Veins and Arteries. These blood-tubes running from the walls of the food-tube to the heart are called veins; and the other tubes through which the heart pumps the blood all over the body are called arteries. If you will spell this last word "air-teries," it may help you to remember why the name was given to these tubes ages ago. When the body was examined after death, they were found to be empty and hence were not unnaturally supposed to carry air throughout the body, and "air-teries" they have remained ever since. While absurd in one way, the name is not so far amiss in another, for an important part of their work is to carry all over the body swarms of tiny baskets, or sponges, of oxygen taken from the air.
Why the Blood is Red. The first and main purpose of the blood-pipes and the heart is to carry the dissolved food from the stomach and intestines to the cells all over the body. But the cells need air as well as food; and, to carry this, there are little basket-cells—the red corpuscles. Take a drop of blood and put it under a microscope, and you will see what they look like. The field will be simply crowded with tiny, rounded lozenges—the red cells of the blood, which give it its well-known color.
BLOOD CORPUSCLES (Greatly magnified)
A, red blood; B, white blood.
The White Corpuscles or Scavengers of the Blood. As the blood-tubes are not only supply-pipes but sewers and drainage canals as well, it is a good thing to have some kind of tiny animals living and moving about in them, which can act as scavengers and eat up some of the waste and scraps; and hence your microscope will show you another kind of little blood corpuscle, known, from the fact that it is not colored, as the white corpuscle. These corpuscles are little cells of the body, which in shape and behavior are almost exactly like an ameba—a tiny "bug," seen only under the microscope, that lives in ditch-water. Under the microscope the white corpuscles look like little round disks, about one-third larger than the red corpuscles, and with a large kernel, or nucleus, in their centre. They have the same power of changing their shape, of surrounding and swallowing scraps of food, as has the ameba, and are a combination of scavengers and sanitary police. When disease germs get into the blood, they attack and endeavor to eat and digest them; and whenever inflammation, or trouble of any sort, begins in any part of the body, they hurry to the scene in thousands, clog the blood-tubes and squeeze their way out through the walls of the smallest blood-tubes to attack the invaders or repair the damage. This causes the well-known swelling and reddening which accompanies inflammation.

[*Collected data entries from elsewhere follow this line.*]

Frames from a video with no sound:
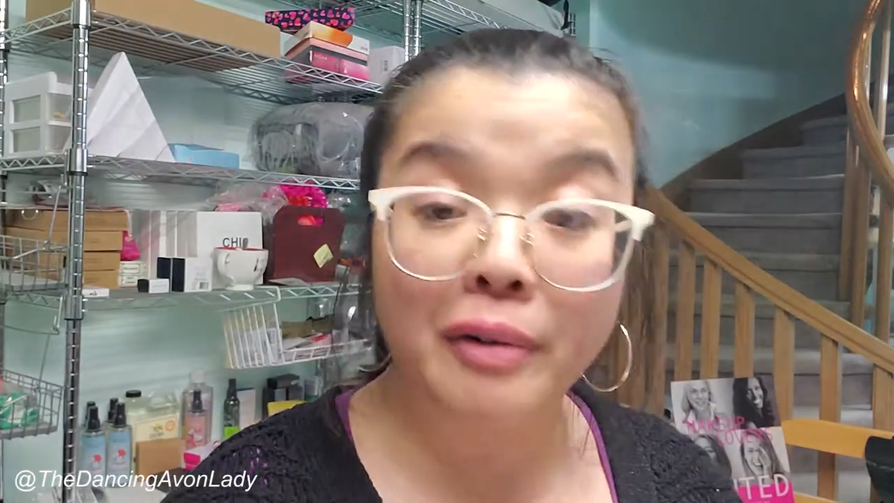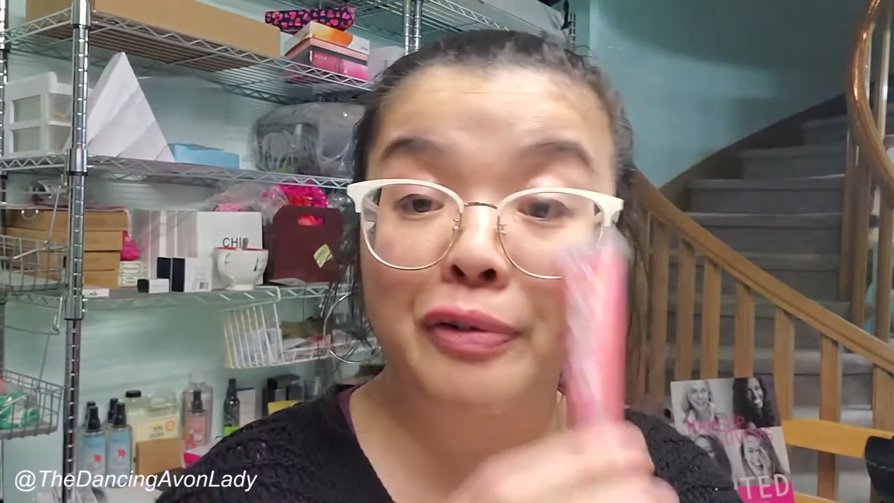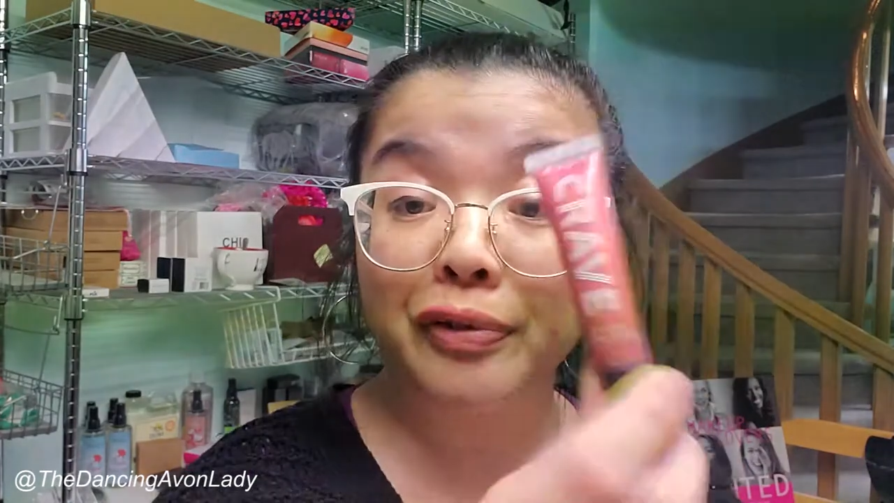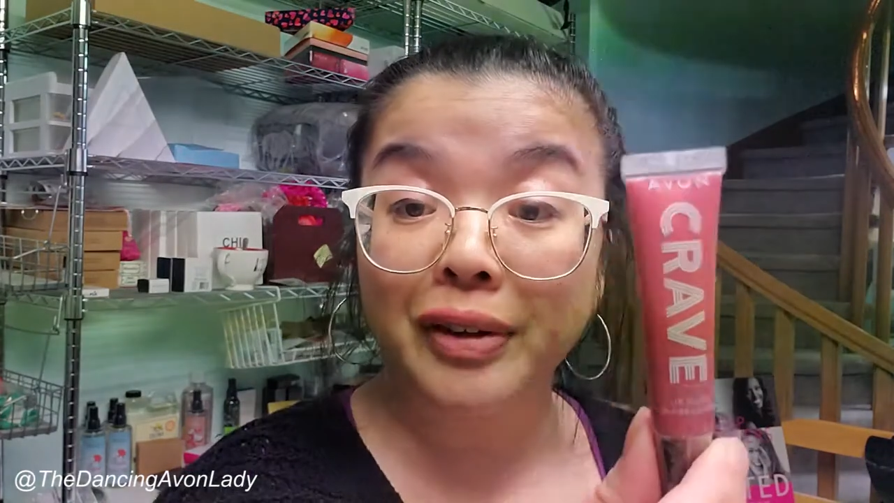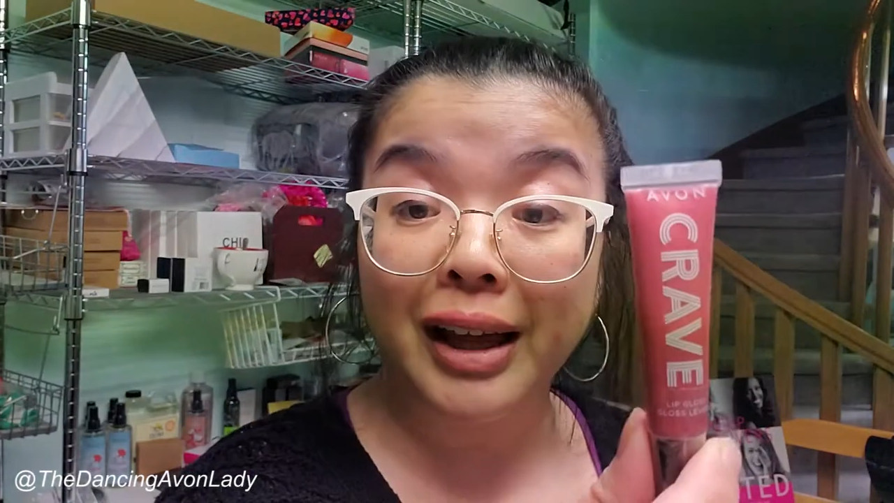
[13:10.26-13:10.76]

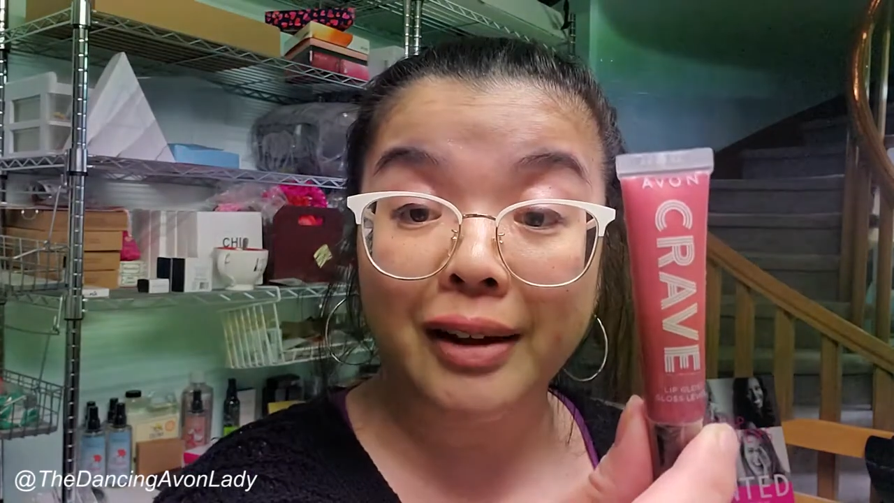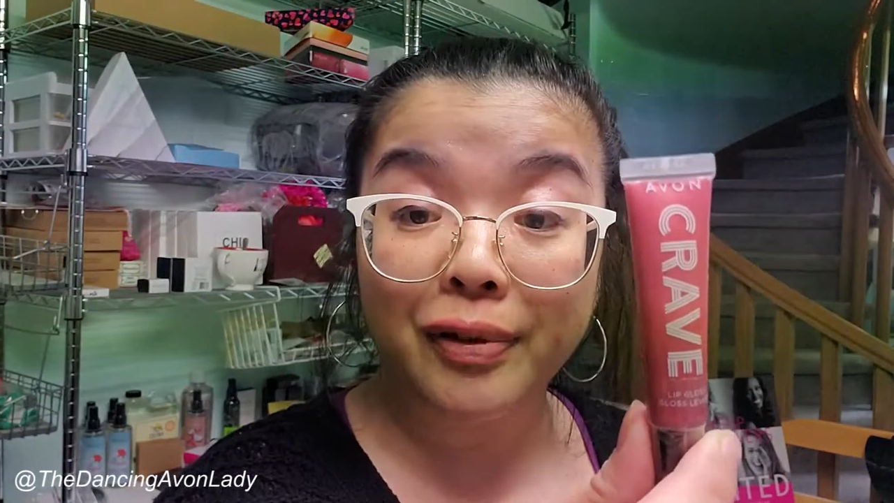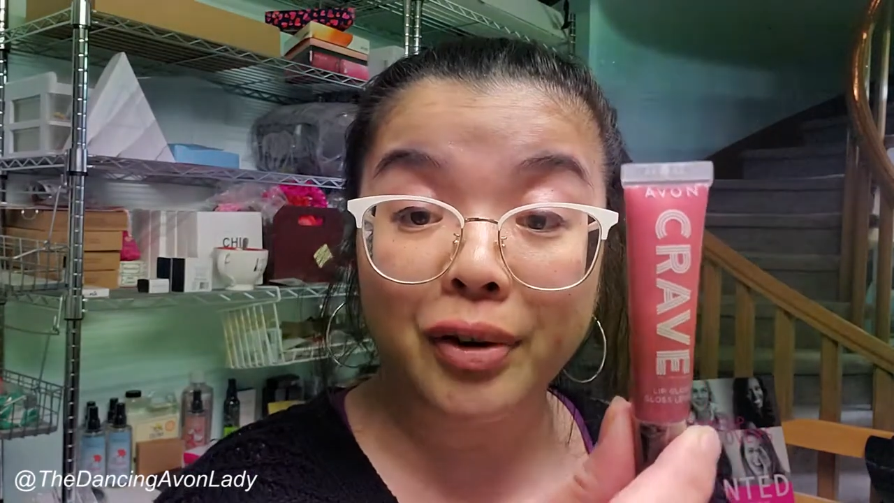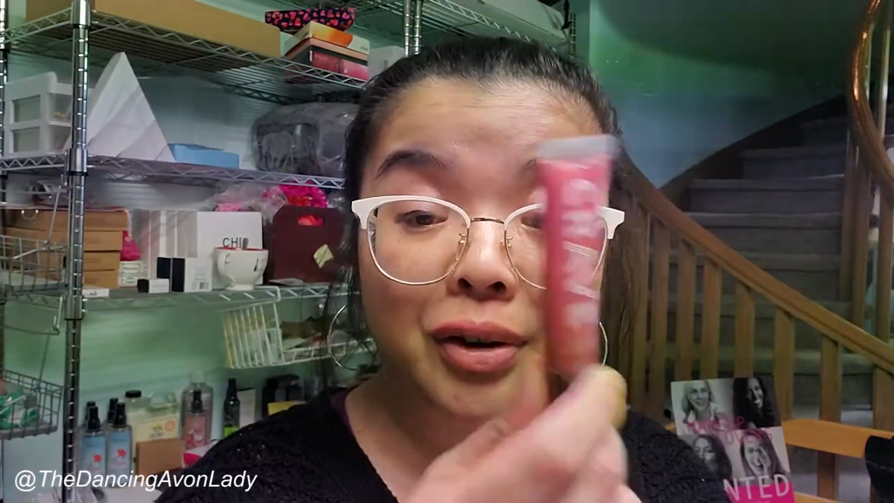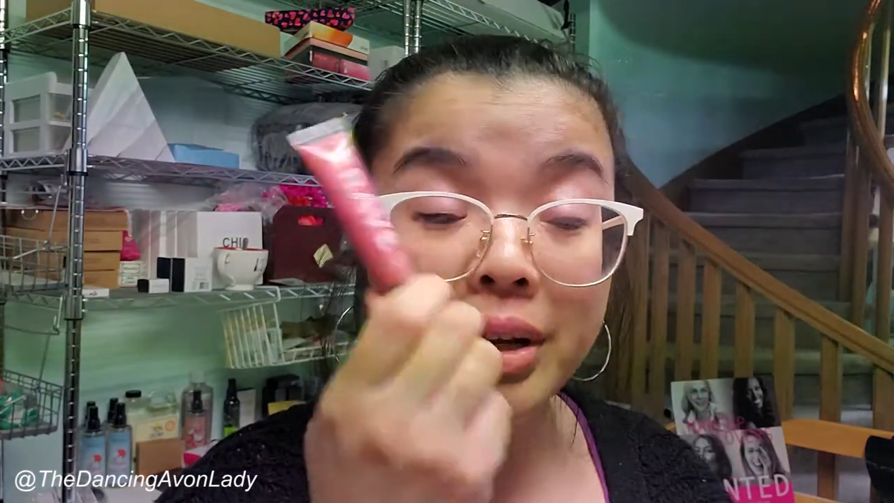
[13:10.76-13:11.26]

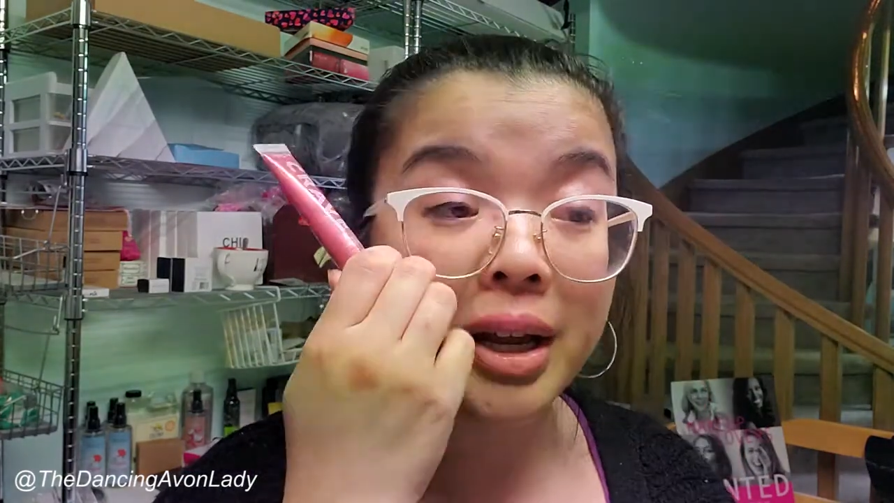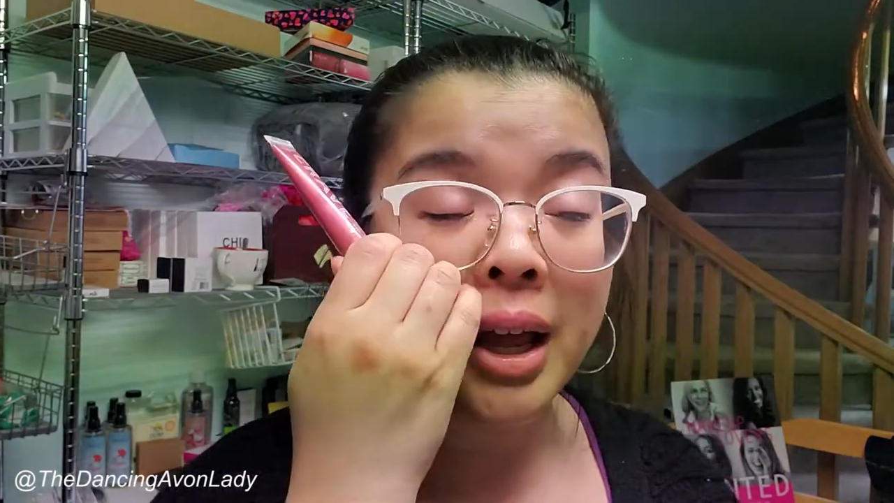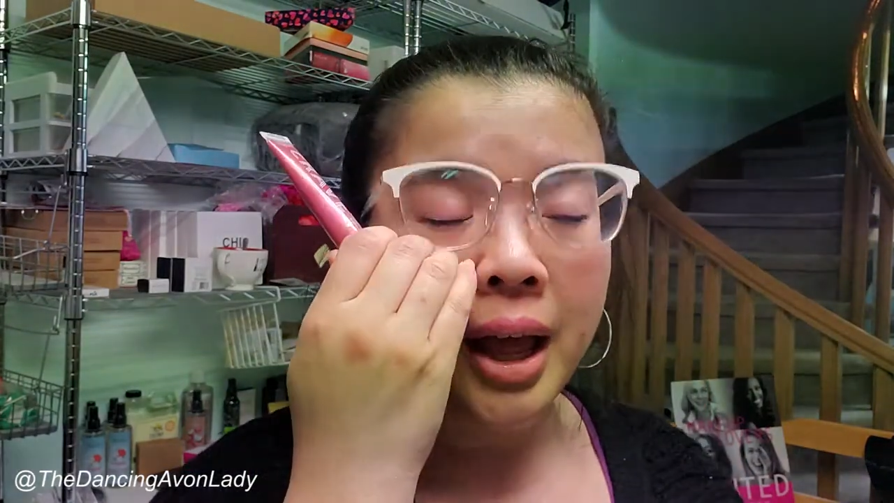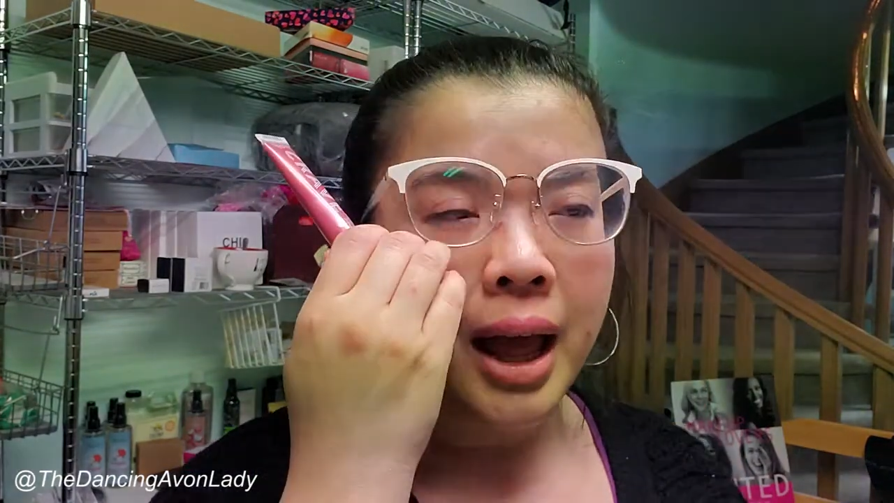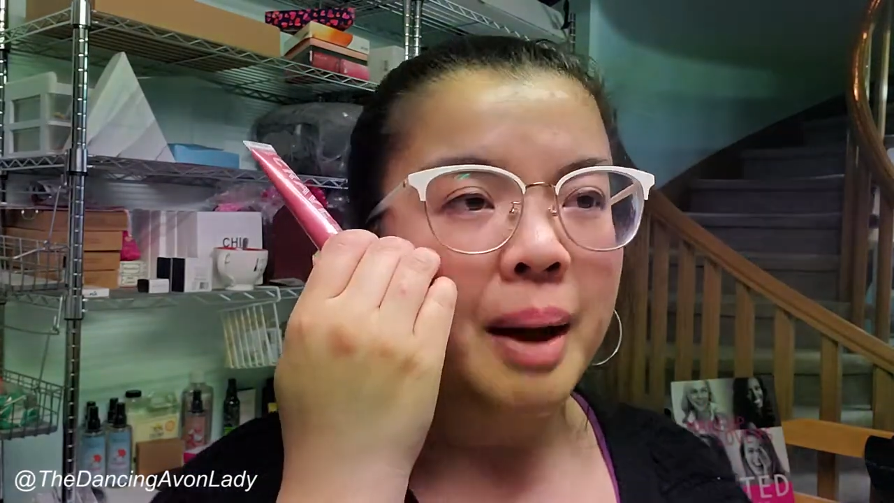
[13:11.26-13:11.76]
flavored,
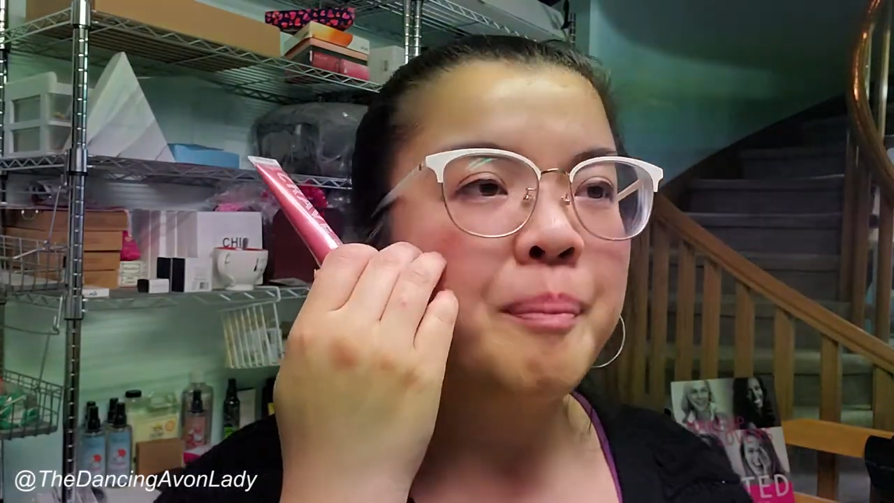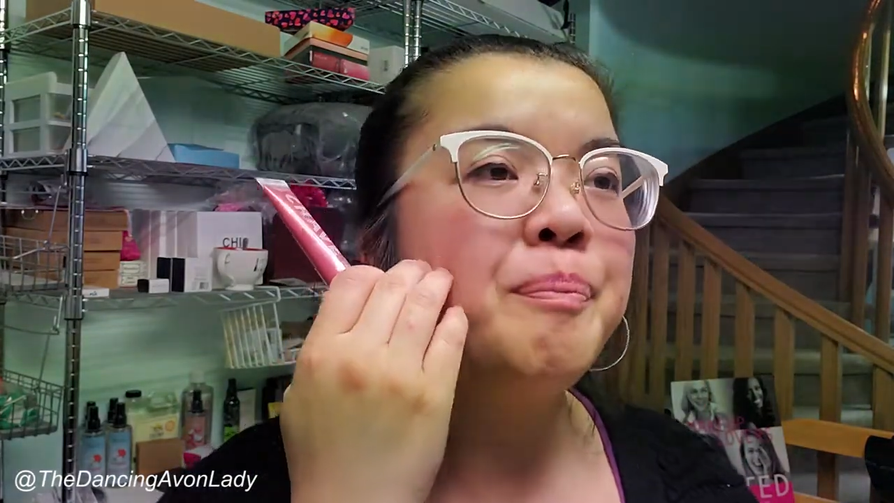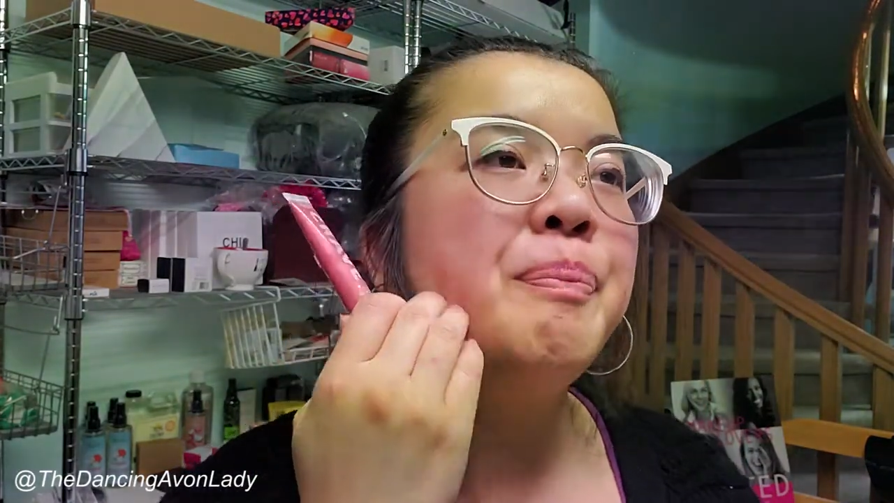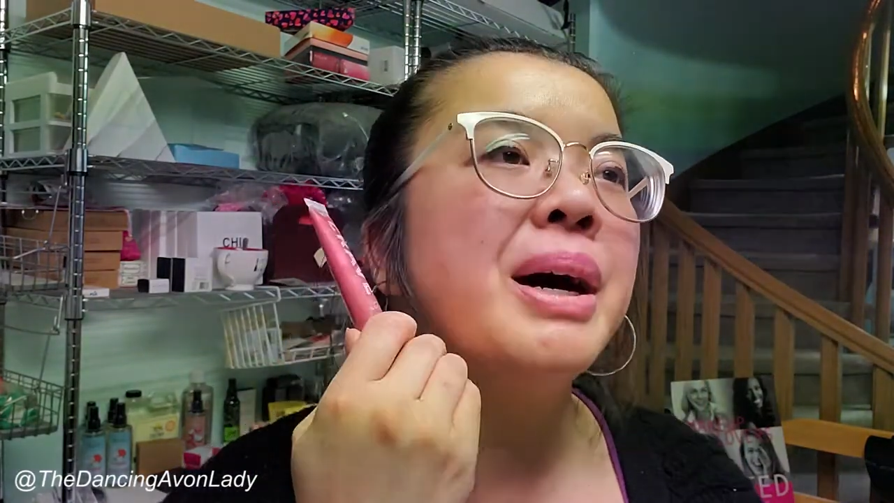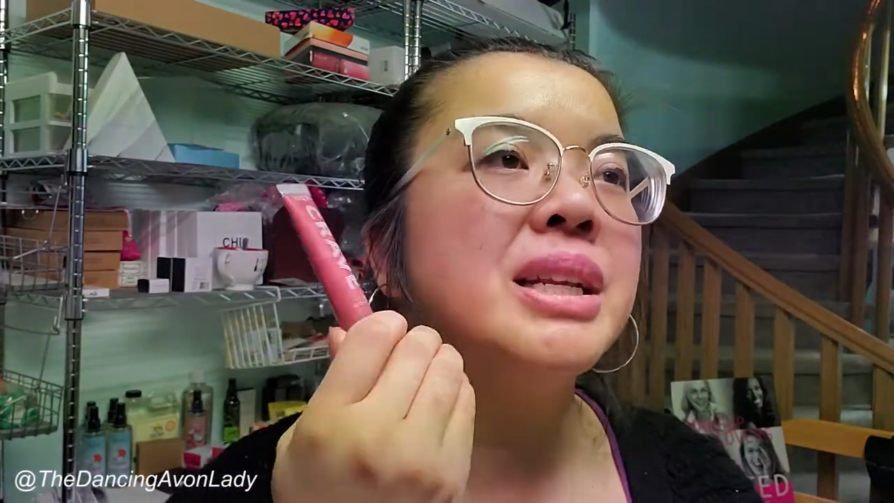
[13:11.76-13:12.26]

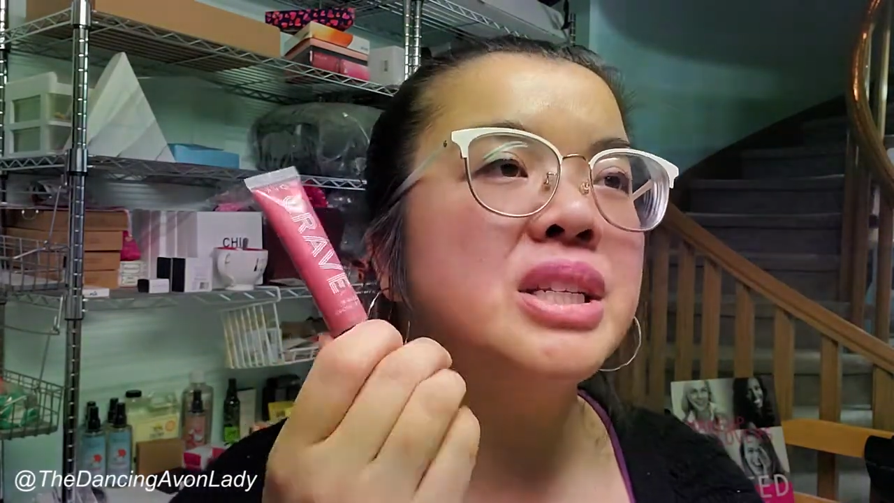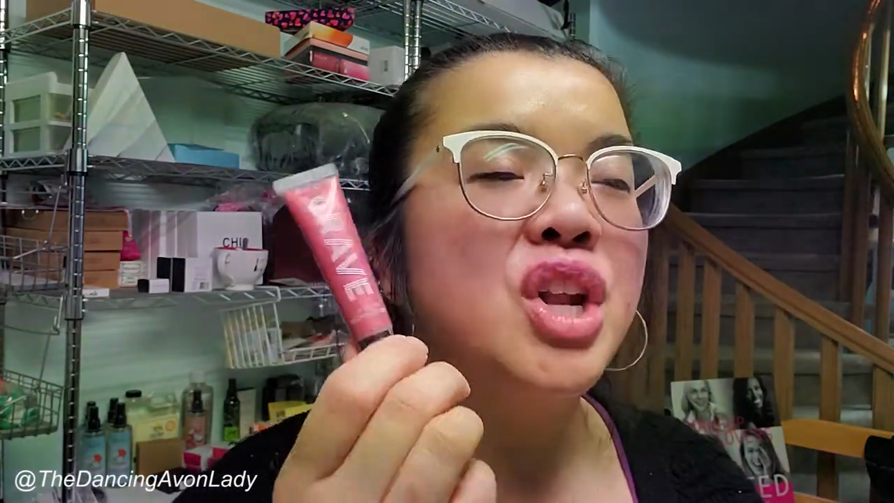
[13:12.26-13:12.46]
but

Blood, then, is a sticky red fluid, two-thirds of which is food-soup, and the other third, corpuscles. How tiny the blood-corpuscles are, may be guessed from the fact that there are about 5,000,000 red cells and 10,000 white cells in every cubic centimetre (fifteen drops) of our blood.
How the Blood Circulates through the Body. Now let us see how some portion of the body, say the right thumb, gets its share of food and of oxygen through the blood. We will start at the very beginning. The food, of course, is put into the mouth, chewed by the teeth, and softened and digested in the stomach and intestines. It is then taken up by the cells of the mucous coat of the intestines and passed into the network of tiny blood-pipes surrounding them, between the lining of the bowels and their muscular coat. These tiny blood-pipes, called capillaries, run together to form larger pipes—the small veins; and the small veins from the walls of the intestine and stomach finally run together into one large pipe, or trunk-line (called the portal vein), which carries them to the liver.